People become codependent when they lose themselves in a relationship. When you become absorbed in another individual, the neurochemistry of your brain is similar to when you’re high on a drug. When your mind is clouded by this intensity, you may find that it’s difficult to define and meet your own needs to be healthy, safe, and successful.
Codependence can happen in any relationship, not just romantic ones. But it seems to occur most often with our significant others because there’s a more intense fear of loss than with our family members, who are stuck with us. Here are some classic signs:
-Having low self-esteem
-Feeling completely responsible for the other person
-Struggling to establish healthy boundaries
-Being unable to communicate your own needs
-Minimizing the other person’s destructive behaviors
-Using addiction to avoid intimacy and communication
Still not sure if you qualify? To figure out how much “self” you’ve carved out in your romantic relationship or a family relationship, try this exercise.
Draw a big circle on a sheet of paper. Now draw a smaller circle inside the big one. Think of the outer ring as the piece of you that craves love, approval, and praise from others. It’s the chameleon part of you that tries to fit in with the group, the piece that adjusts who you are and what you believe in just to be accepted. But the inner ring is your actual self. It’s what you believe in, what you value, and who you are regardless of other people’s opinions.
Now think about how you function in your relationships? How big is that center circle? If you’re codependent in a relationship, chances are it’s pretty tiny, because you’ve sacrificed so much of yourself to sustain the relationship. The problem is that over time, this sacrifice makes the relationship more volatile.
How do you become less go codependent? You work on growing that center circle. And there are a number of strategies for getting started.
1. Define yourself. Becoming more independent means taking the time to evaluate your own values and goals in life. Maybe you’ve adopted some beliefs just to make your partner happy, and now is the time to figure out what you really think. What would be important to you even if nobody praised you for it? When you can answer that question, you’re on your way to becoming more of a self.
2. Practice kindness. Self-compassion is an important part of any relationship, and it means learning that “No” is a complete sentence when you don’t want to do something. Find healthy ways of managing stress and anxiety that don’t involve doing everything for your significant other, and start paying attention to what helps you feel calm and in control.
3. Don’t listen to fear. All too often codependent actions emerge when we fear losing the other person. “I can’t live without you,” might be romantic in a movie, but it can be terrifying and anxiety provoking in a real life relationship.
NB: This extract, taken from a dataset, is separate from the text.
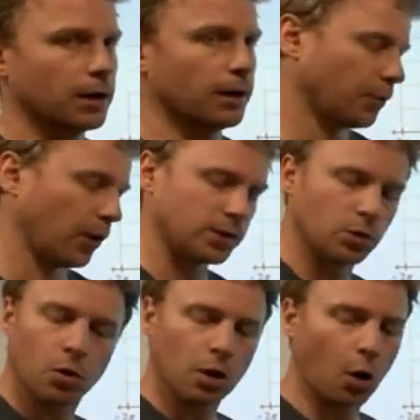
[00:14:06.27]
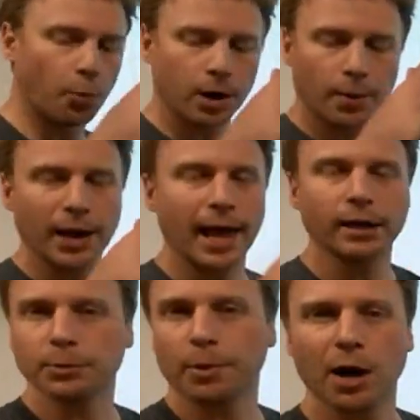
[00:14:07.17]
All right, so open up an angle to
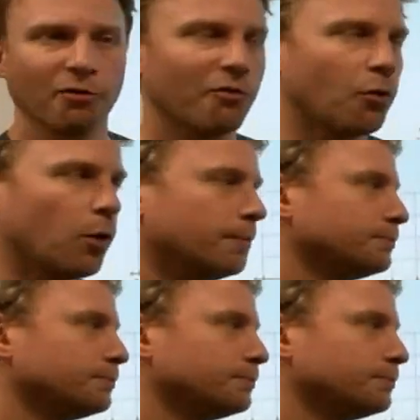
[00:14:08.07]
pi over 4.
A healthy relationship is about two people being true to themselves and respecting each other’s goals and beliefs.
In relationships, it’s important to remember that you’re the only person who can change. When you make an effort to better define yourself and your needs to a person you care about, there may be pushback, hurt feelings, and anxiety. But if it’s a relationship worthy of your time and attention, your authentic self should be welcomed and loved.